WASHINGTON, Oct.26 (Reuters) – A TikTok executive faced tough questions on Tuesday when the video-sharing app first appeared at a U.S. Congressional hearing, saying it was not giving information to the Chinese government and sought to protect US data.
Senators at the hearing also expressed concern that TikTok, owned by Beijing-based internet technology company ByteDance, and its competitors YouTube, owned by Alphabet Inc (GOOGL.O) and Snapchat (SNAP. N) have algorithms that can be harmful to young people. .
Michael Beckerman, TikTok’s public policy manager for the Americas, became the company’s first executive to appear before Congress, testifying before a subcommittee of the Senate Commerce Committee. Republicans in particular pressured Beckerman to be concerned about TikTok’s handling of app user data.

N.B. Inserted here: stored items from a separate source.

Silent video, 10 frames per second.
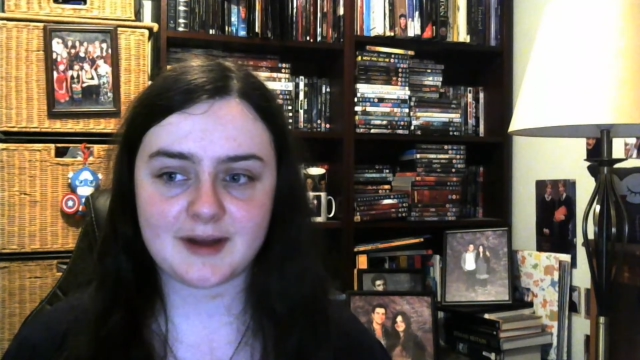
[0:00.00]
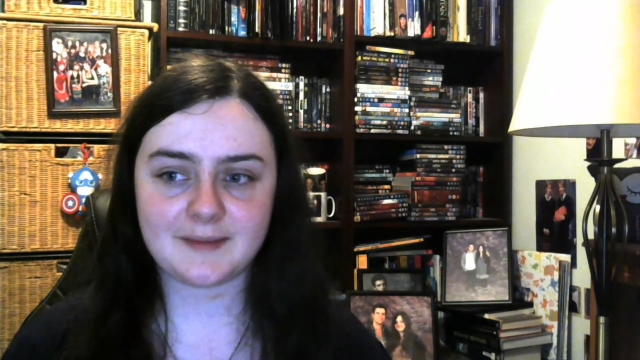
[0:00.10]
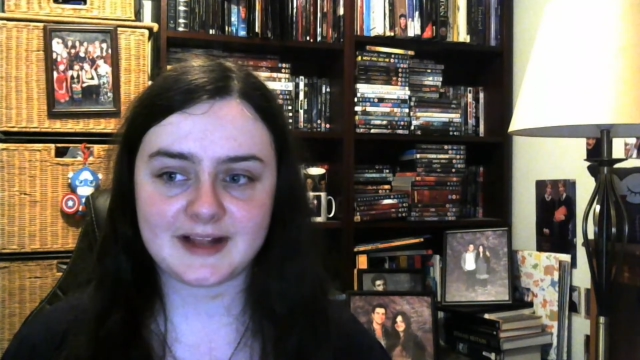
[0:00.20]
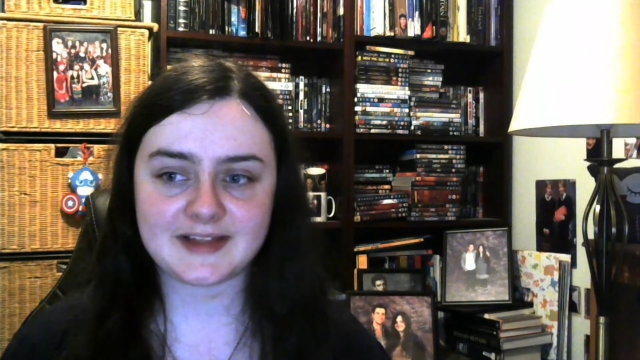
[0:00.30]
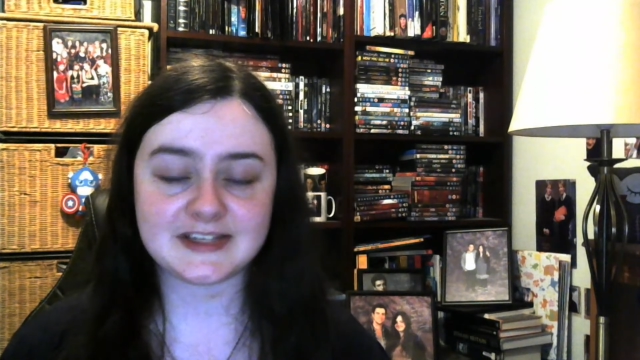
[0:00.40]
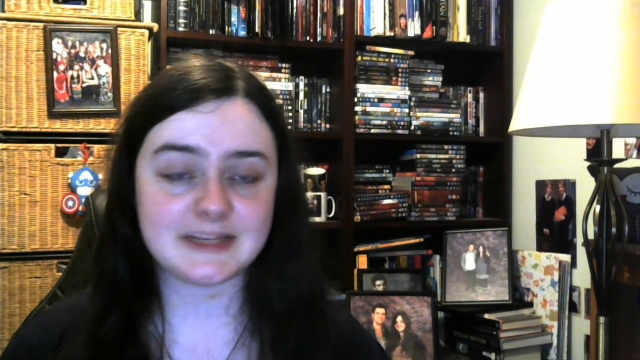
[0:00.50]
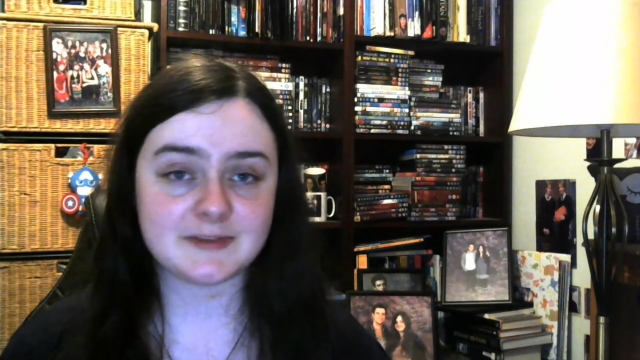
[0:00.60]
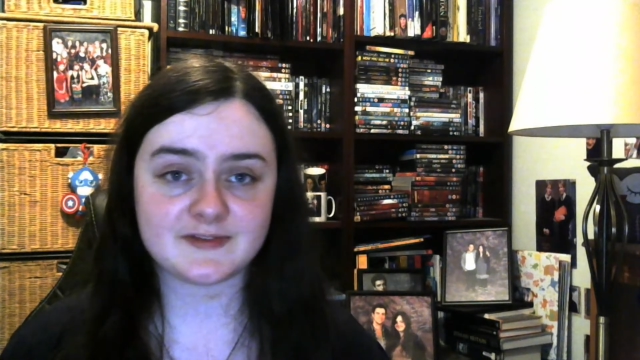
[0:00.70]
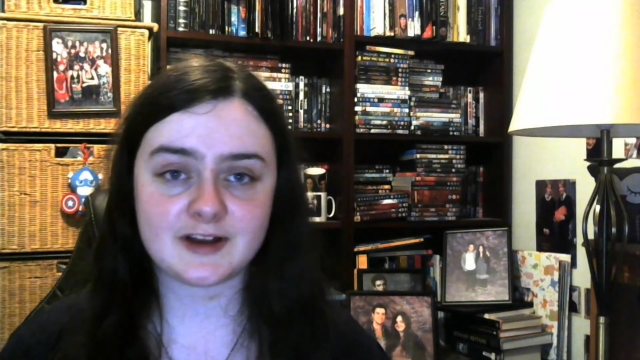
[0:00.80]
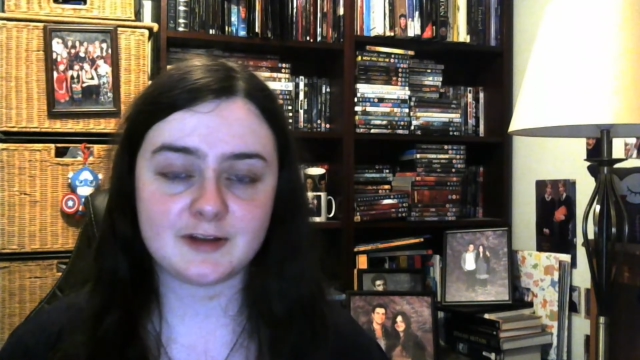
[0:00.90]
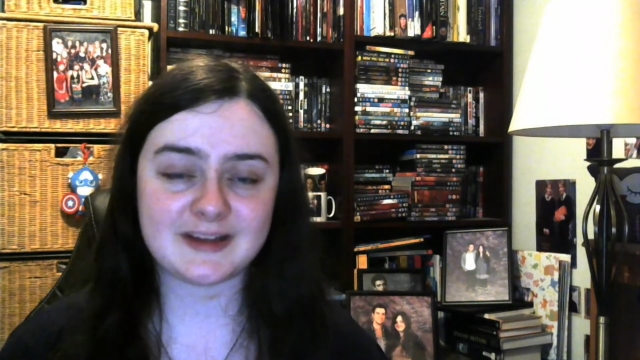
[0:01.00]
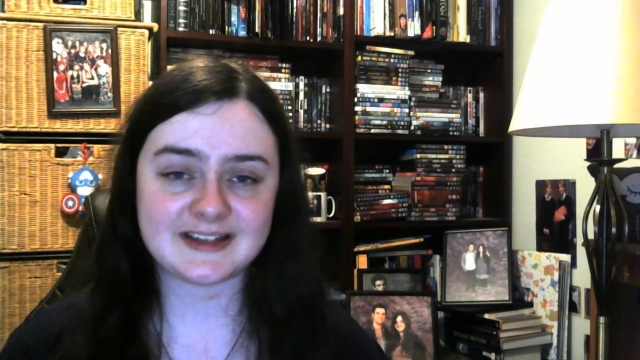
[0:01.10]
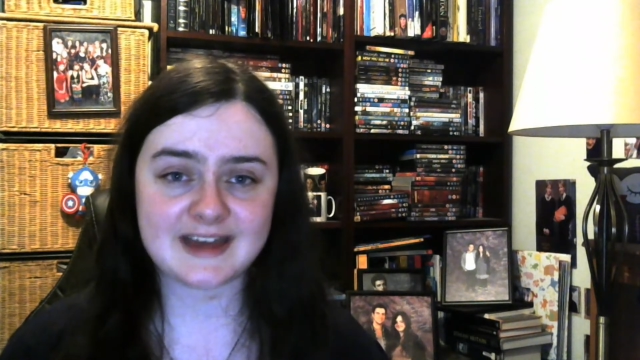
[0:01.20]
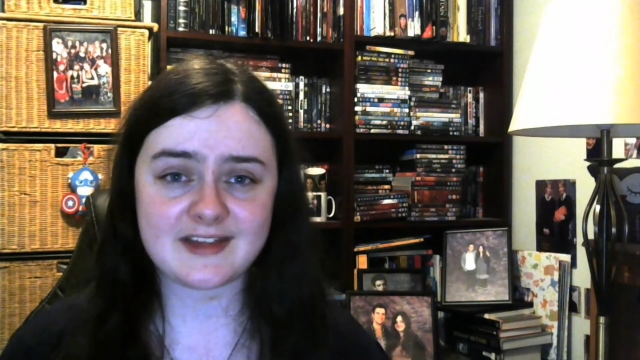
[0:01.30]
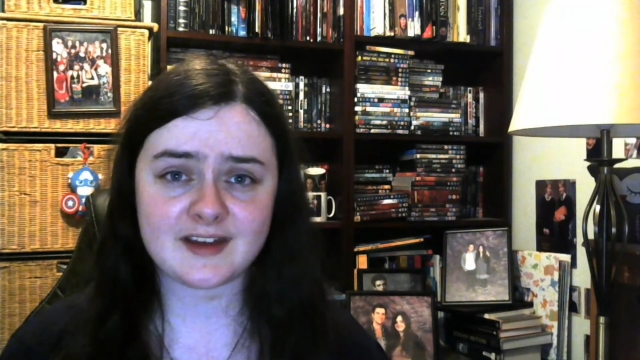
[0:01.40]
I'm glad the team is finally
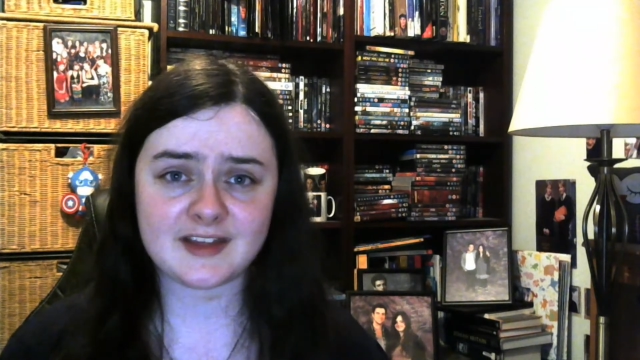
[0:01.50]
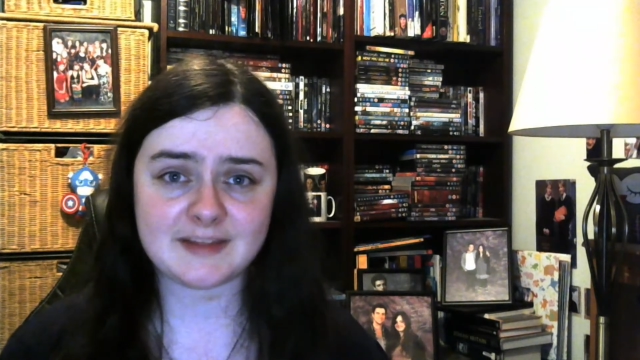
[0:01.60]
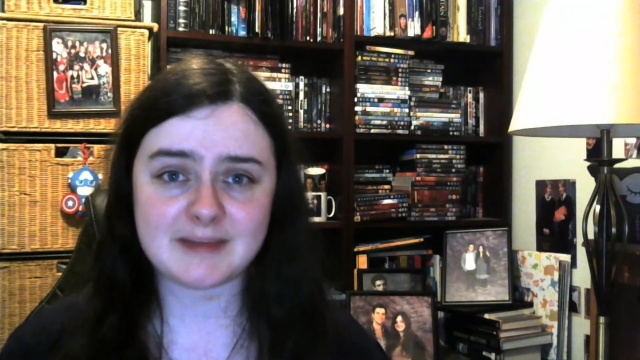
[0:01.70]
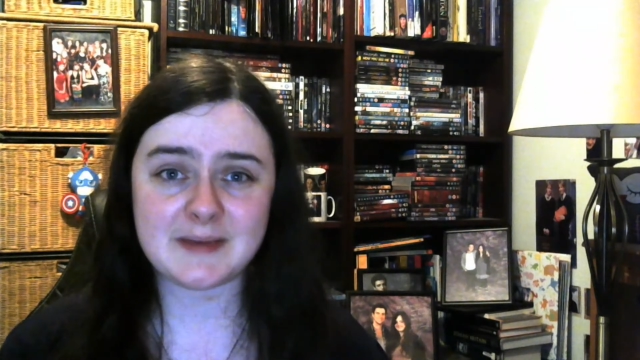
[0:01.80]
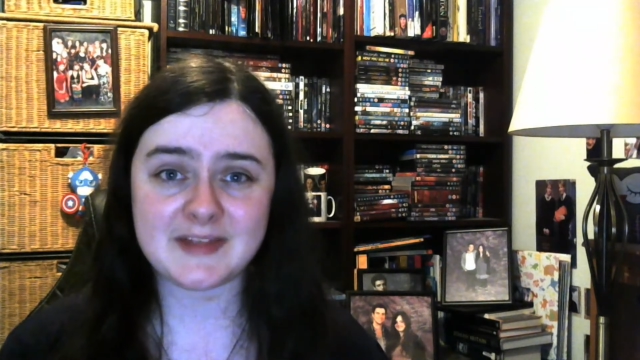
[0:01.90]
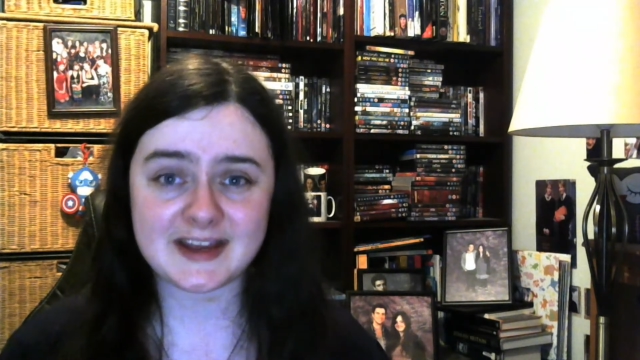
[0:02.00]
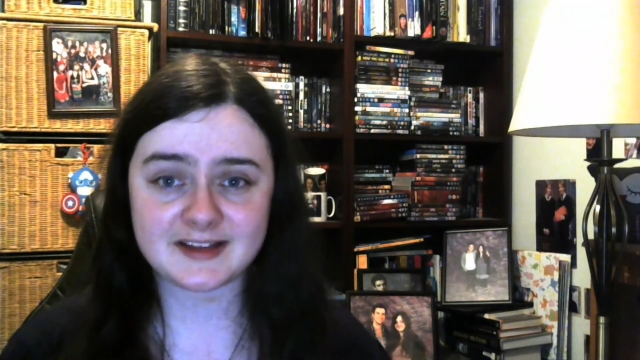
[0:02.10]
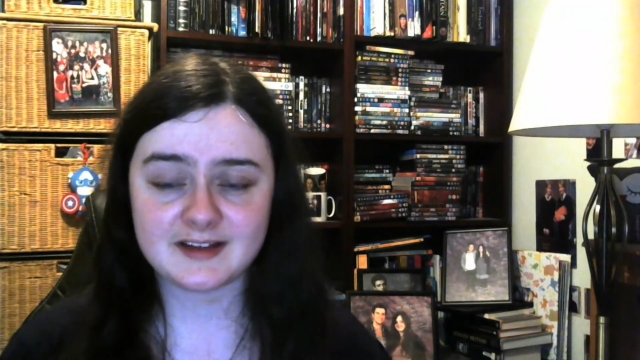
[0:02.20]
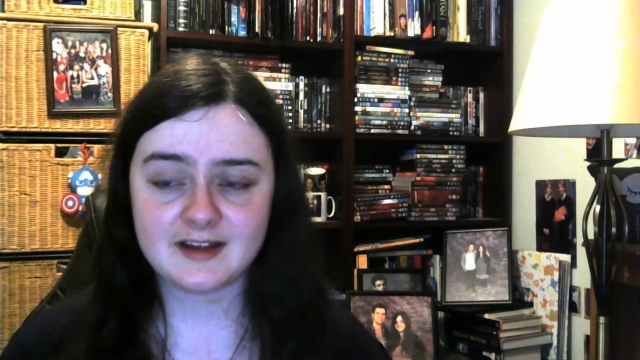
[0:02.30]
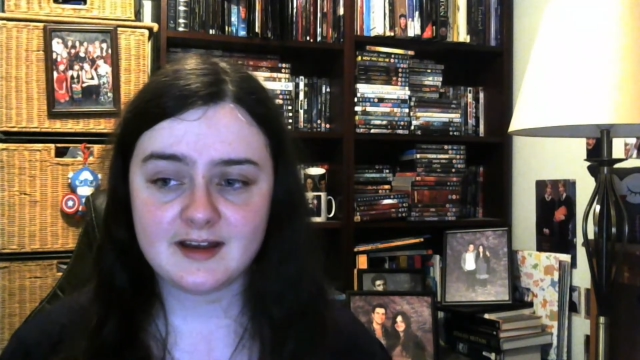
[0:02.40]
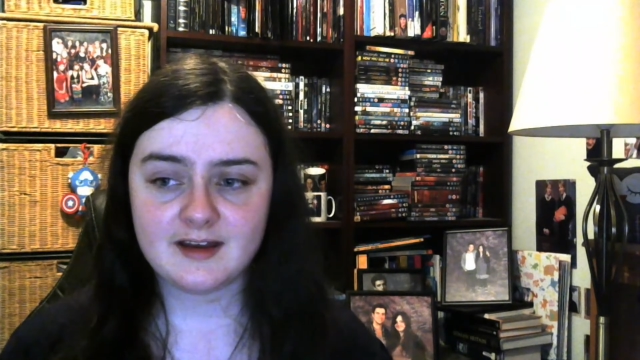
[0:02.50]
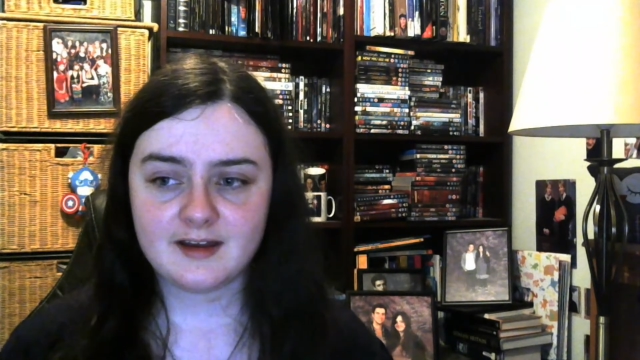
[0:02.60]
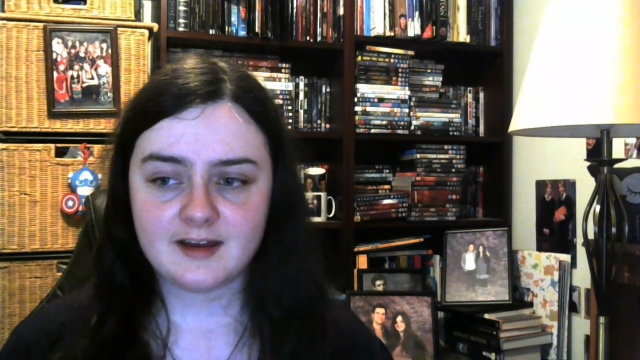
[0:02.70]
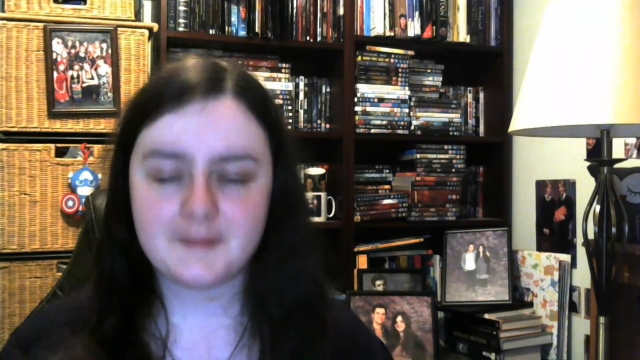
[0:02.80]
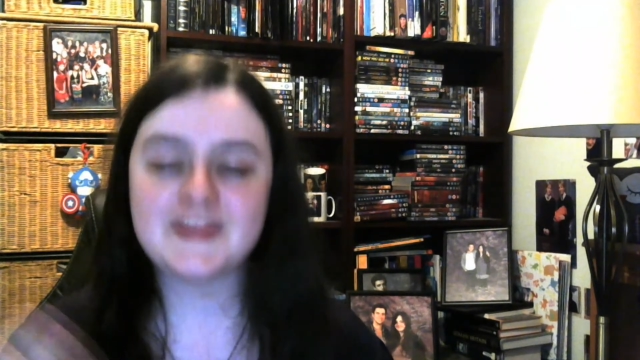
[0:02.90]
back together. I think maybe they can.
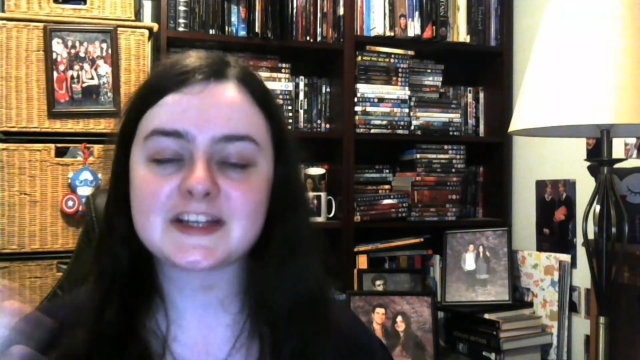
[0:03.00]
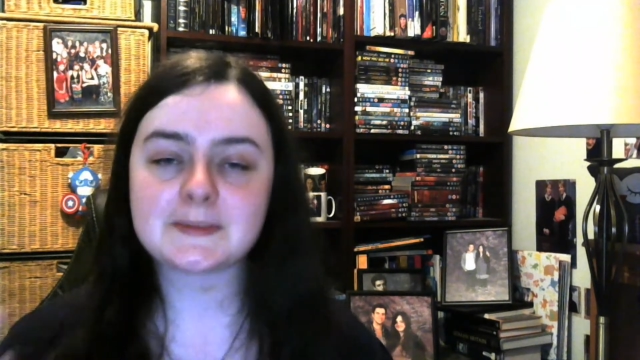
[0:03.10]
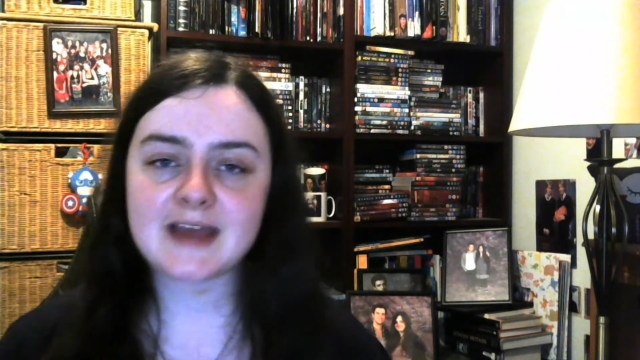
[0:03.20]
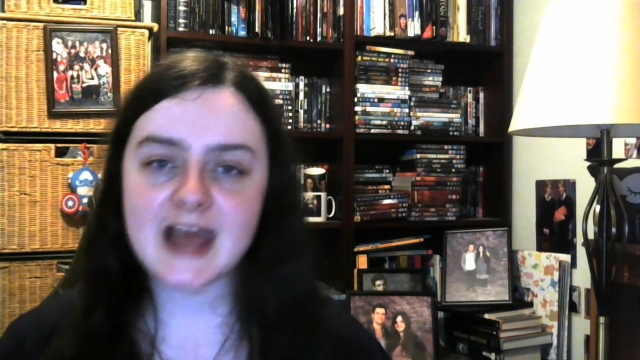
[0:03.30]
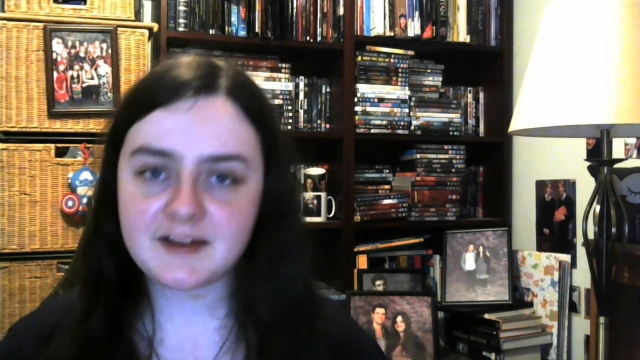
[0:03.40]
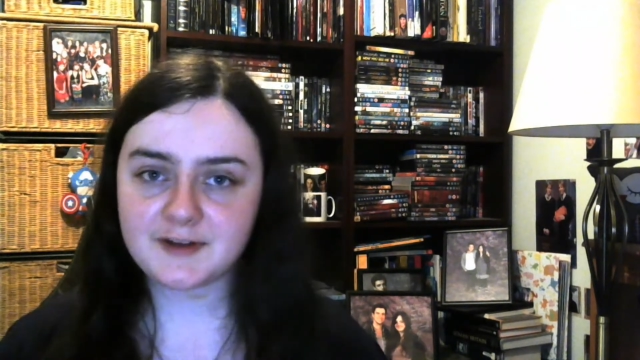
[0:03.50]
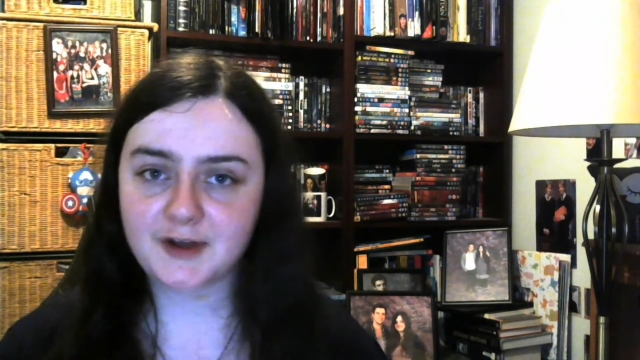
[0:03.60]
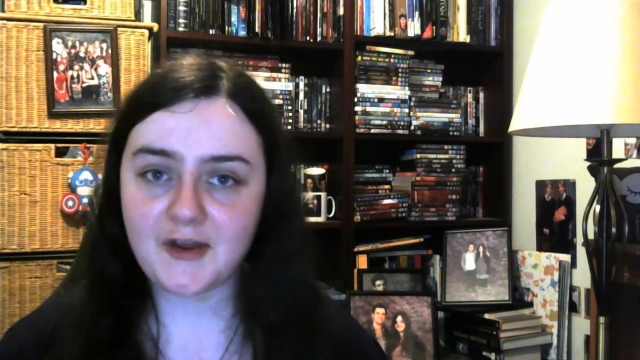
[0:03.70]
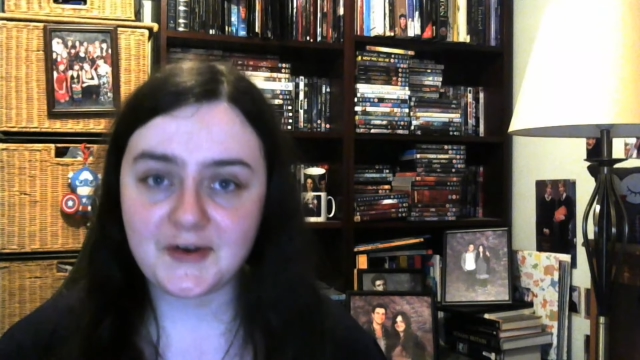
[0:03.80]
I mean, there's going to be a hell of a lot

Senator Marsha Blackburn, the top Republican on the panel, said she was concerned about TikTok’s data collection, including audio and a user’s location, and the potential for the Chinese government to access to information. Blackburn asked Beckerman if TikTok could resist giving data to the Chinese government if documents were to be demanded.
“We do not share information with the Chinese government,” Beckerman replied.
Asked by Republican Senator Ted Cruz, Beckerman said TikTok had “no affiliation” with Beijing ByteDance Technology, a ByteDance entity in which the Chinese government took a stake and a seat on the board of directors this year.
Beckerman also said that US TikTok user data is stored in the United States, with backups in Singapore.
“We have a world-renowned US-based security team managing access,” Beckerman said.
Republican Senator John Thune said TikTok may be more focused on content algorithms than even Facebook (FB.O) because the app has a reputation for quickly learning what users find interesting and offering them that kind of content. videos.
Beckerman said TikTok would be willing to provide the app’s algorithm moderation policies for the Senate panel to have independent experts review.
Executives from YouTube and Snapchat also testified. In a display of bipartisanship, senators from both parties, including Democratic panel chairman Richard Blumenthal, accused the three companies of exposing young people to bullying and sometimes of directing them to information that encouraged harmful behavior such as sexualized games or anorexia.
Executives responded that their companies have sought to create a fun experience and exclude dangerous or unsavory content.
Former Republican President Donald Trump had sought to ban TikTok – a popular platform used by millions of Americans to post short videos – from U.S. app stores, claiming it was collecting data from U.S. users who could be obtained by the Chinese government and pose a threat to a US national. Security.
Democratic President Joe Biden then revoked Trump’s plan, but called for a broader review of various foreign-controlled applications.